また、同様に、同日付の法人税基本通達の改正により、新型コロナウイルス感染症により入国制限または外出自粛の要請など自己の責めに帰すことのできない事情が生じたことにより、売上の減少等に伴い資金繰りが困難となった取引先に対する支援として行う低利または無利息による融資についても、法人税基本通達9-4-6の3の適用範囲に含まれ、通常受け取るべき利率により計算した利息相当額との差額を寄附金として取り扱わず、全額損金算入が認められることが明確化されました。
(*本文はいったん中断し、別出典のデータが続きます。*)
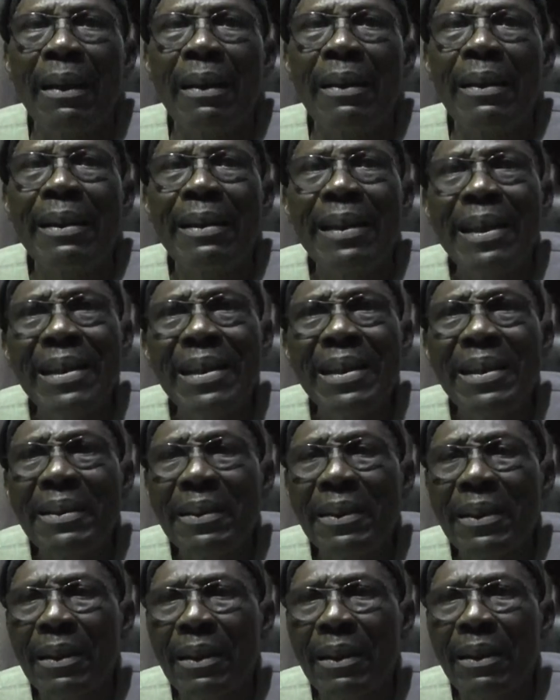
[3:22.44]
The
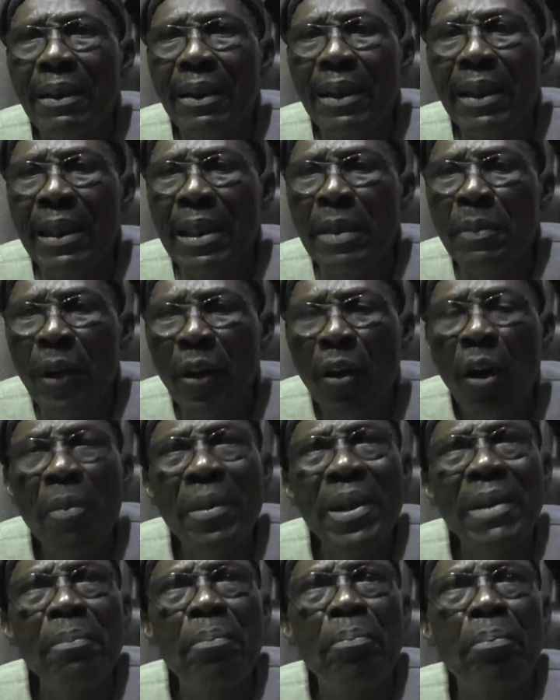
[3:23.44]
reason is
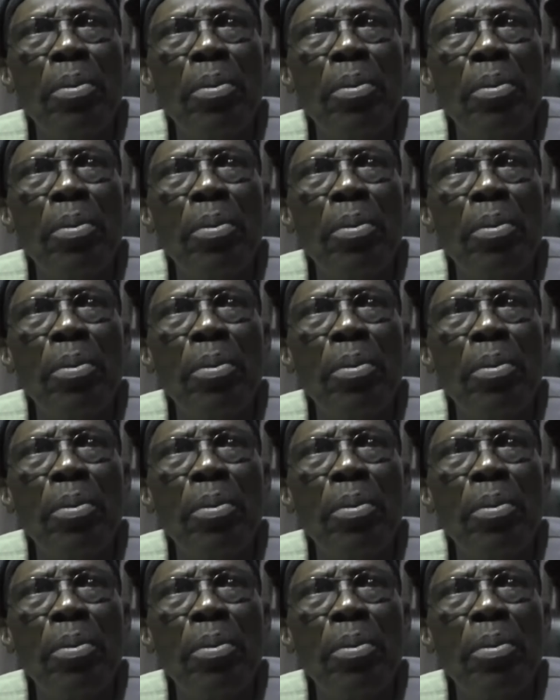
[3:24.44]
becoming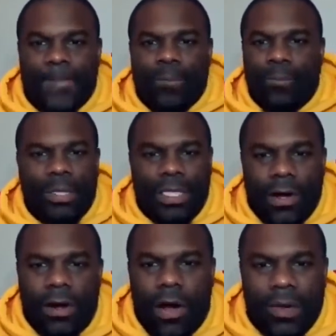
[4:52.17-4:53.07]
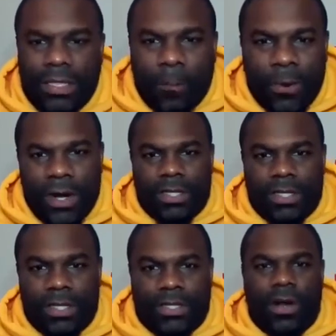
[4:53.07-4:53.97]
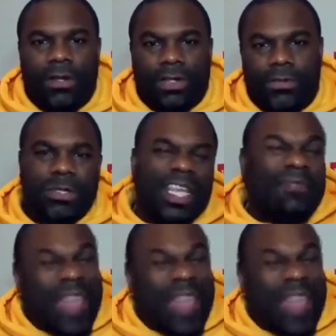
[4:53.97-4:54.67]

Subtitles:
Bullies aren't always the prettiest girl in school who's like, I'm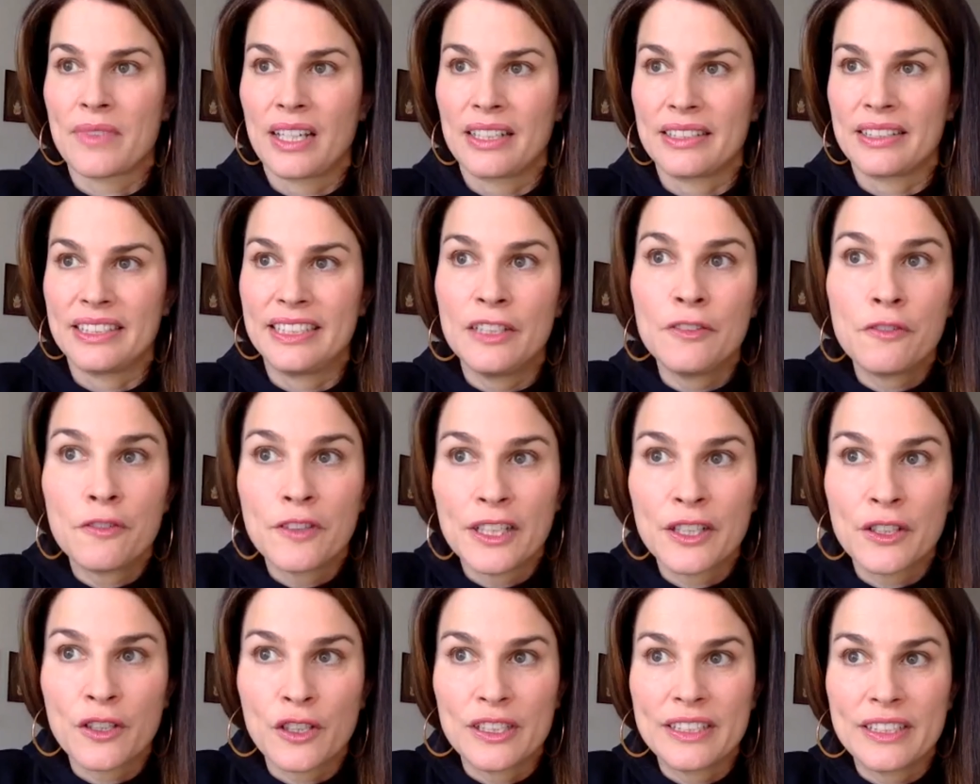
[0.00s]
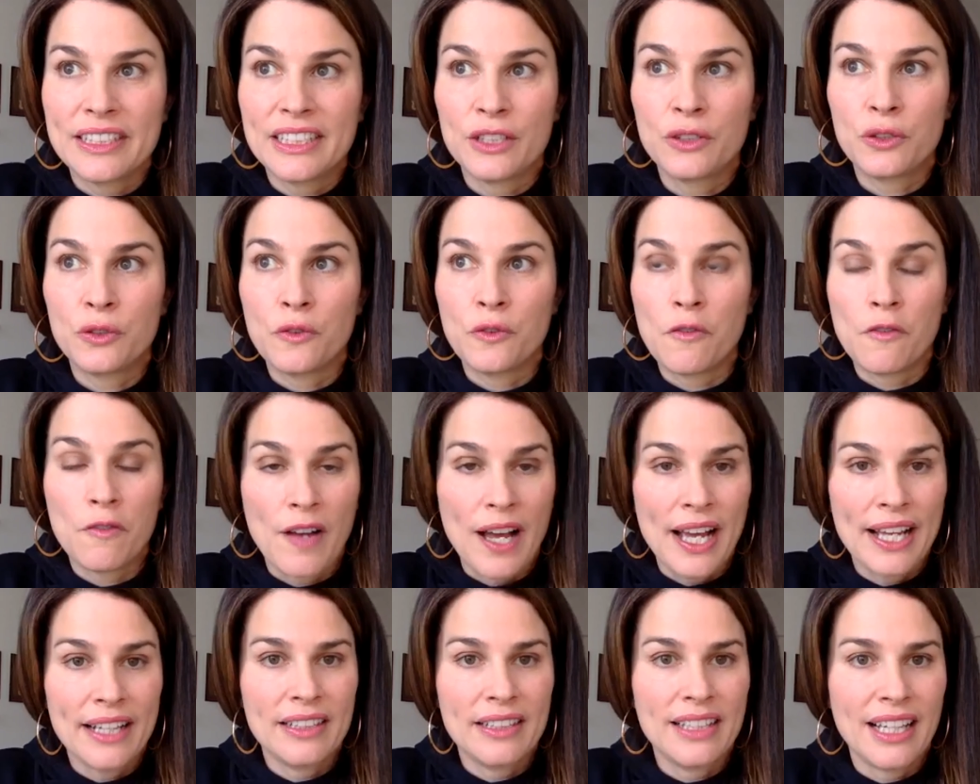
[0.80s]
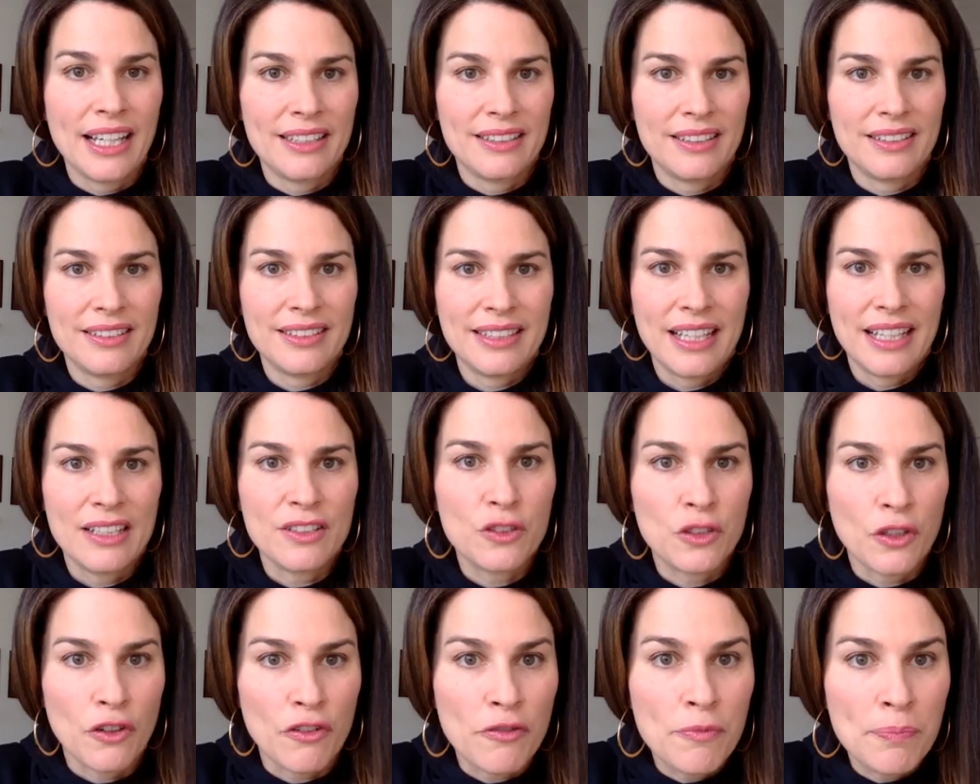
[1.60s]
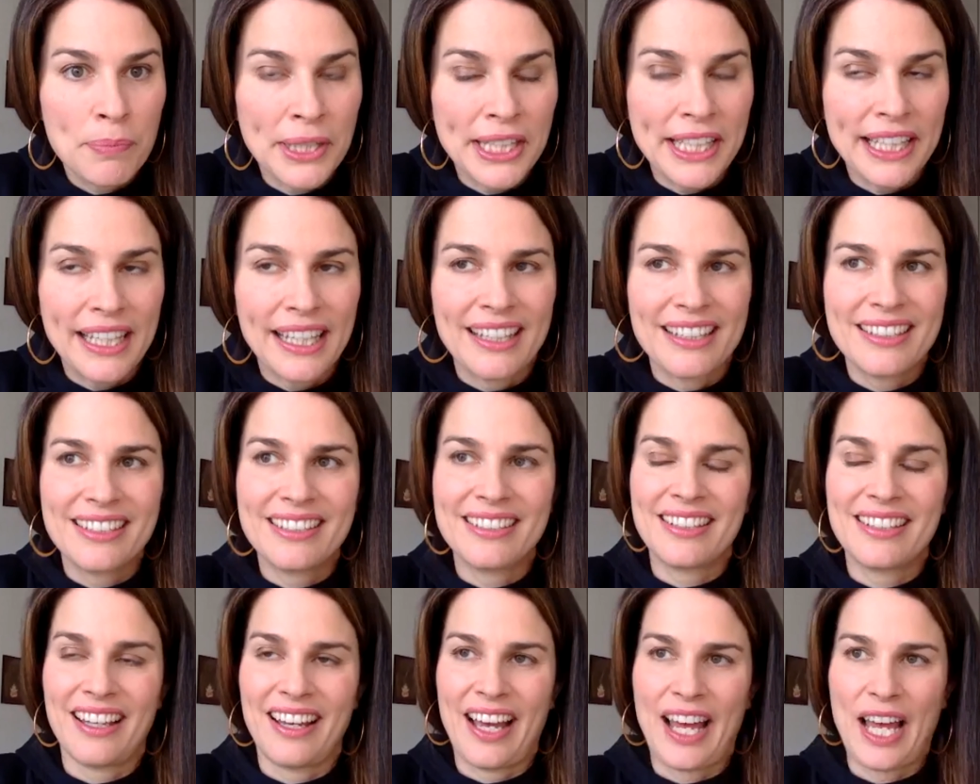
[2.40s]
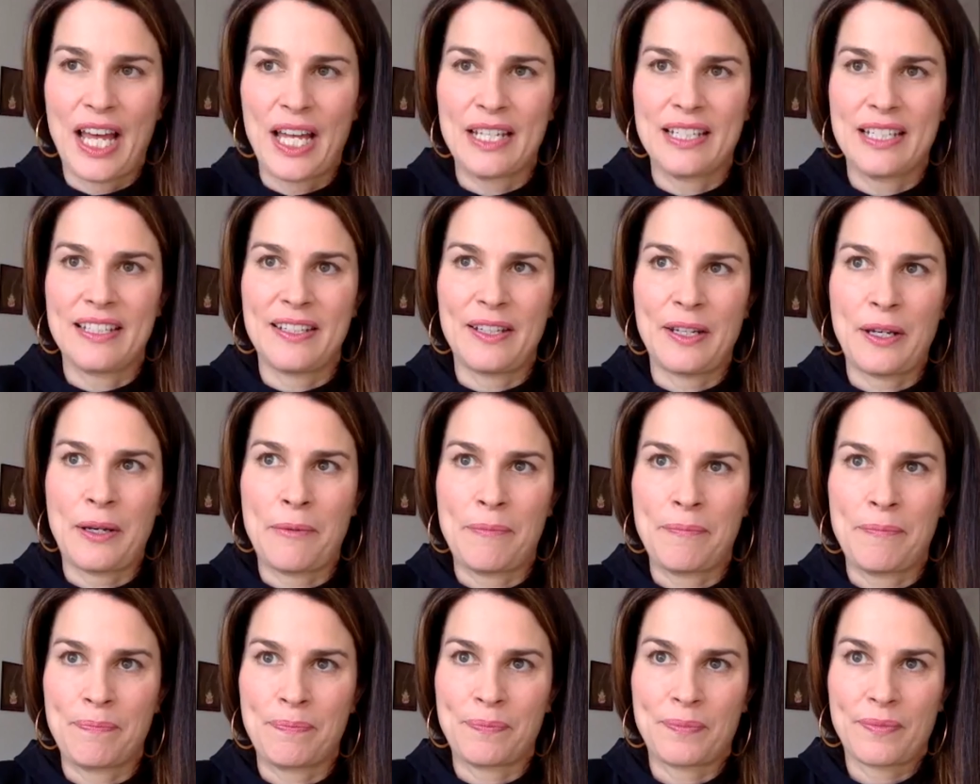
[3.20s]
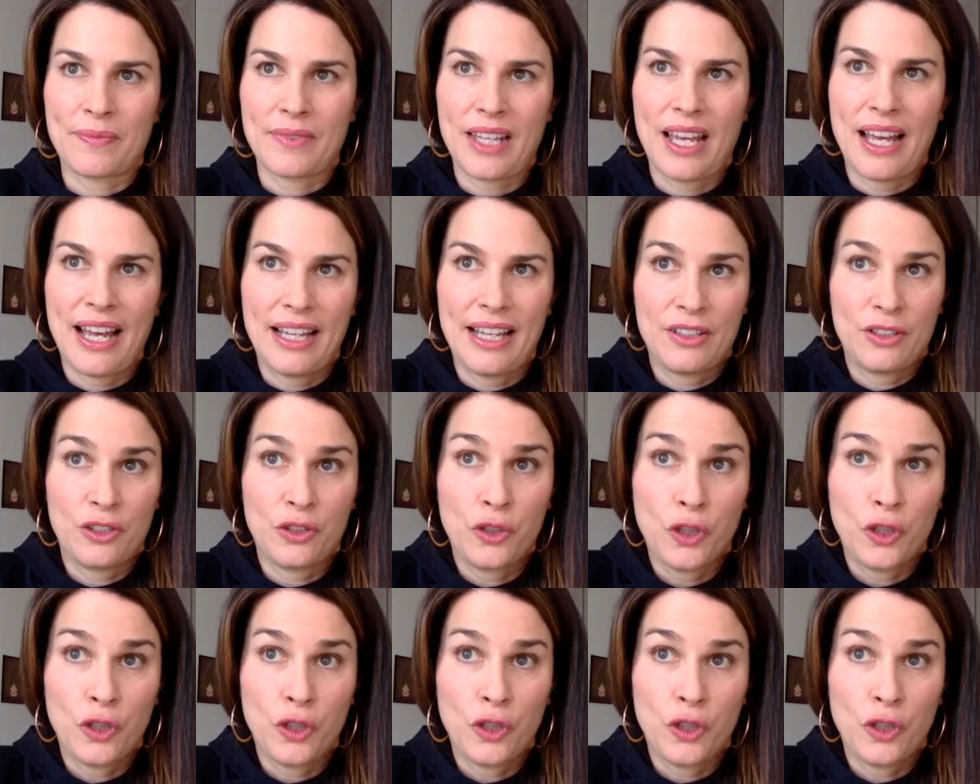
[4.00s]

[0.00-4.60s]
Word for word: difficulty to find that sense of peace and um, and the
この通達を適用する場合、取引先に売上の減少等の事実があるだけではなく、資金繰りが困難な状況があるかどうかがポイントになります。金融機関から融資を受けていたり、他の法人から支援を受けていたり、資金繰りが困難といえない状況があれば、寄附金として認定される可能性があります。当時支援が必要であったことを説明できるように、取引先の直近の決算書や売上の状況を示す書類等を入手し、保管しておく対応が考えられます。

当コラムの意見にわたる部分は個人的な見解であり、EY新日本有限責任監査法人の公式見解ではないことをお断り申し上げます。